WATcloud Maintenance Manual
This manual outlines the maintenance procedures for various components of WATcloud.
General procedure
- Plan the maintenance: Prepare a plan for the maintenance, including the start time, end time, and the steps to be taken during the maintenance. Identify the components and services that will be affected. Try to minimize the impact on users by using strategies like rolling updates.
- Notify users: If the maintenance will affect users, notify them in advance (opens in a new tab). Make sure to give users plenty of time to prepare for the maintenance. In general, one week's notice is recommended.

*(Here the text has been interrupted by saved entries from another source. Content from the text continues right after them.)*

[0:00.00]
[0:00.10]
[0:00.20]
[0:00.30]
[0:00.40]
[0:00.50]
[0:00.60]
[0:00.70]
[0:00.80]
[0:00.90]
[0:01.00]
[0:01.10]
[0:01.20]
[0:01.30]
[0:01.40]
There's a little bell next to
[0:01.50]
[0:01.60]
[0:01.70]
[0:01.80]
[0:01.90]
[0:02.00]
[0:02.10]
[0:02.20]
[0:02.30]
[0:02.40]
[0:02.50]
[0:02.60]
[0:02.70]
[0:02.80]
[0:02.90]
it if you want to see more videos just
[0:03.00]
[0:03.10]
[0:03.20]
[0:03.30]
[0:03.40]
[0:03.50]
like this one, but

- Perform the maintenance: Follow the steps outlined in the maintenance plan. If the maintenance runs over the scheduled end time, notify users of the delay.

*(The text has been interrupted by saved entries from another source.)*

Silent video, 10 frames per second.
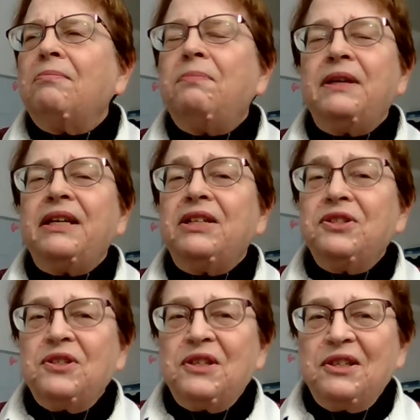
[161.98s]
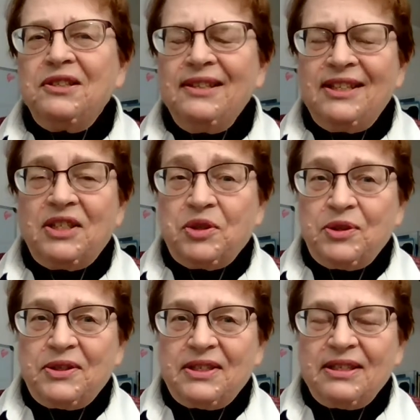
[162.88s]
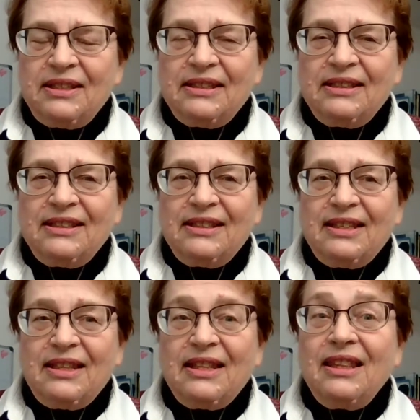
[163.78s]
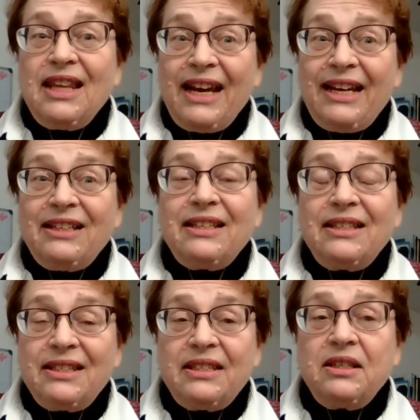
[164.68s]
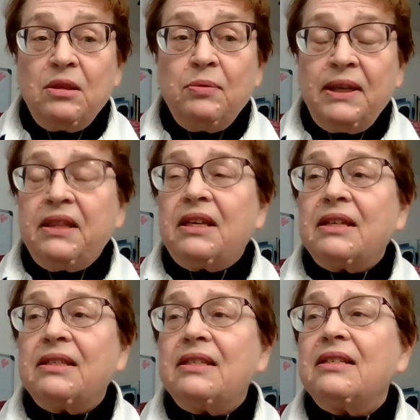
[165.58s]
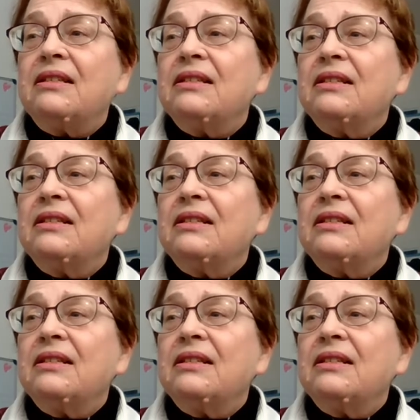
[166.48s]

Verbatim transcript: But here's the good news the light is still with us.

- Verify the maintenance: After the maintenance is complete, verify that all components are working as expected (including CI pipelines). If there are any issues, address them immediately. Use observability tools to monitor the health of the system.

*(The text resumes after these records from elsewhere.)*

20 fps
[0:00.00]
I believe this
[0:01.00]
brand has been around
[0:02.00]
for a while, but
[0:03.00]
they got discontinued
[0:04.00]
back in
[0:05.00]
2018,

- Notify users: Once the maintenance is complete, update the maintenance announcement to indicate that the maintenance is complete. If there were any issues during the maintenance, provide details on what happened and how it was resolved.
SLURM
This section outlines the maintenance procedures for the SLURM cluster.
Cluster overview
To get a general overview of the health of the SLURM cluster, you can run:
sinfo --long
Example output:
Thu Apr 18 17:16:26 2024
PARTITION AVAIL TIMELIMIT JOB_SIZE ROOT OVERSUBS GROUPS NODES STATE RESERVATION NODELIST
compute* up 1-00:00:00 1-infinite no NO all 1 drained tr-slurm1
compute* up 1-00:00:00 1-infinite no NO all 1 mixed thor-slurm1
compute* up 1-00:00:00 1-infinite no NO all 3 idle trpro-slurm[1-2],wato2-slurm1
In the output above, tr-slurm1
is in the drained
state, which means it is not available for running jobs.
thor-slurm1
is in the mix
state, which means some jobs are running on it.
All other nodes are in the idle
state, which means there are no jobs running on them.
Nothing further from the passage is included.